---------- SUPPLIED RECORDS

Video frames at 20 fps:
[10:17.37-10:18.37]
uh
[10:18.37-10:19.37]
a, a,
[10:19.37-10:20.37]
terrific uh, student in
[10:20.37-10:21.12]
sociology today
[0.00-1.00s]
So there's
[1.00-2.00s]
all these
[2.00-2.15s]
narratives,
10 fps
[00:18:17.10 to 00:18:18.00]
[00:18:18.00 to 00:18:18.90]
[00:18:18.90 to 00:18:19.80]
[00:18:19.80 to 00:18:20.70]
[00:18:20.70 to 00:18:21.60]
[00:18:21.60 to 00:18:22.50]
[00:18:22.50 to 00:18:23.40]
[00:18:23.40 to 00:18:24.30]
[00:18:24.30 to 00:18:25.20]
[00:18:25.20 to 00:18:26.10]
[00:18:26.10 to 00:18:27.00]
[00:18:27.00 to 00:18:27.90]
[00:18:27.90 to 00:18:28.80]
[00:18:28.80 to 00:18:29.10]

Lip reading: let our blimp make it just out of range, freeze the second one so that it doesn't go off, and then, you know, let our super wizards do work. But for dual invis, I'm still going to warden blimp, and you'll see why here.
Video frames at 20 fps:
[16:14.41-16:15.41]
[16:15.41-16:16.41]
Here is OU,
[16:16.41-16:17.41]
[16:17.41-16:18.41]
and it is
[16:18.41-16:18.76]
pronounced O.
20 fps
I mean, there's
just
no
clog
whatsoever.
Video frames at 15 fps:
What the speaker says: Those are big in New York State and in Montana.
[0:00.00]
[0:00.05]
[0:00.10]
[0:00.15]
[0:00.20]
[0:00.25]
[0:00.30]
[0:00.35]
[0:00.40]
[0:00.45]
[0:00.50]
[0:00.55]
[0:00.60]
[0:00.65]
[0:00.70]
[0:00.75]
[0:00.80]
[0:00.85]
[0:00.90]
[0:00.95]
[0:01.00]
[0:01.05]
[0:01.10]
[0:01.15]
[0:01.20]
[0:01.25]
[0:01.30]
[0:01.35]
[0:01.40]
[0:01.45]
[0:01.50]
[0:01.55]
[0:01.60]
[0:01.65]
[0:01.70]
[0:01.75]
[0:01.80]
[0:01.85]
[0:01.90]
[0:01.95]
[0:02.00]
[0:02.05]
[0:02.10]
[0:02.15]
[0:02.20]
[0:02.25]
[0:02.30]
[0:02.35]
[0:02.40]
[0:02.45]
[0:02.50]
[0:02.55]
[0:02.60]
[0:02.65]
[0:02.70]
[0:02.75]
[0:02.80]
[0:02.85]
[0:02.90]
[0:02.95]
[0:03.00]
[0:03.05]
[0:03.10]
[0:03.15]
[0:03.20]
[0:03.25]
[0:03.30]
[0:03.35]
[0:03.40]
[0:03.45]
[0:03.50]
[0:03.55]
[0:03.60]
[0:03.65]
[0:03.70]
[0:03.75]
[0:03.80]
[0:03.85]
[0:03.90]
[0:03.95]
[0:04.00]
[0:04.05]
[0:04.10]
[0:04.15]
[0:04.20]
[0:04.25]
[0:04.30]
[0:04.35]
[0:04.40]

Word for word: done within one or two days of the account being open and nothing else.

--------------------

◆ **WORK ITEM**: The answer is every entry, copied word for word.

◆ **RESPONSE TO THIS EXERCISE**:
Video frames at 20 fps:
[10:17.37-10:18.37]
uh
[10:18.37-10:19.37]
a, a,
[10:19.37-10:20.37]
terrific uh, student in
[10:20.37-10:21.12]
sociology today
[0.00-1.00s]
So there's
[1.00-2.00s]
all these
[2.00-2.15s]
narratives,
10 fps
[00:18:17.10 to 00:18:18.00]
[00:18:18.00 to 00:18:18.90]
[00:18:18.90 to 00:18:19.80]
[00:18:19.80 to 00:18:20.70]
[00:18:20.70 to 00:18:21.60]
[00:18:21.60 to 00:18:22.50]
[00:18:22.50 to 00:18:23.40]
[00:18:23.40 to 00:18:24.30]
[00:18:24.30 to 00:18:25.20]
[00:18:25.20 to 00:18:26.10]
[00:18:26.10 to 00:18:27.00]
[00:18:27.00 to 00:18:27.90]
[00:18:27.90 to 00:18:28.80]
[00:18:28.80 to 00:18:29.10]

Lip reading: let our blimp make it just out of range, freeze the second one so that it doesn't go off, and then, you know, let our super wizards do work. But for dual invis, I'm still going to warden blimp, and you'll see why here.
Video frames at 20 fps:
[16:14.41-16:15.41]
[16:15.41-16:16.41]
Here is OU,
[16:16.41-16:17.41]
[16:17.41-16:18.41]
and it is
[16:18.41-16:18.76]
pronounced O.
20 fps
I mean, there's
just
no
clog
whatsoever.
Video frames at 15 fps:
What the speaker says: Those are big in New York State and in Montana.
[0:00.00]
[0:00.05]
[0:00.10]
[0:00.15]
[0:00.20]
[0:00.25]
[0:00.30]
[0:00.35]
[0:00.40]
[0:00.45]
[0:00.50]
[0:00.55]
[0:00.60]
[0:00.65]
[0:00.70]
[0:00.75]
[0:00.80]
[0:00.85]
[0:00.90]
[0:00.95]
[0:01.00]
[0:01.05]
[0:01.10]
[0:01.15]
[0:01.20]
[0:01.25]
[0:01.30]
[0:01.35]
[0:01.40]
[0:01.45]
[0:01.50]
[0:01.55]
[0:01.60]
[0:01.65]
[0:01.70]
[0:01.75]
[0:01.80]
[0:01.85]
[0:01.90]
[0:01.95]
[0:02.00]
[0:02.05]
[0:02.10]
[0:02.15]
[0:02.20]
[0:02.25]
[0:02.30]
[0:02.35]
[0:02.40]
[0:02.45]
[0:02.50]
[0:02.55]
[0:02.60]
[0:02.65]
[0:02.70]
[0:02.75]
[0:02.80]
[0:02.85]
[0:02.90]
[0:02.95]
[0:03.00]
[0:03.05]
[0:03.10]
[0:03.15]
[0:03.20]
[0:03.25]
[0:03.30]
[0:03.35]
[0:03.40]
[0:03.45]
[0:03.50]
[0:03.55]
[0:03.60]
[0:03.65]
[0:03.70]
[0:03.75]
[0:03.80]
[0:03.85]
[0:03.90]
[0:03.95]
[0:04.00]
[0:04.05]
[0:04.10]
[0:04.15]
[0:04.20]
[0:04.25]
[0:04.30]
[0:04.35]
[0:04.40]

Word for word: done within one or two days of the account being open and nothing else.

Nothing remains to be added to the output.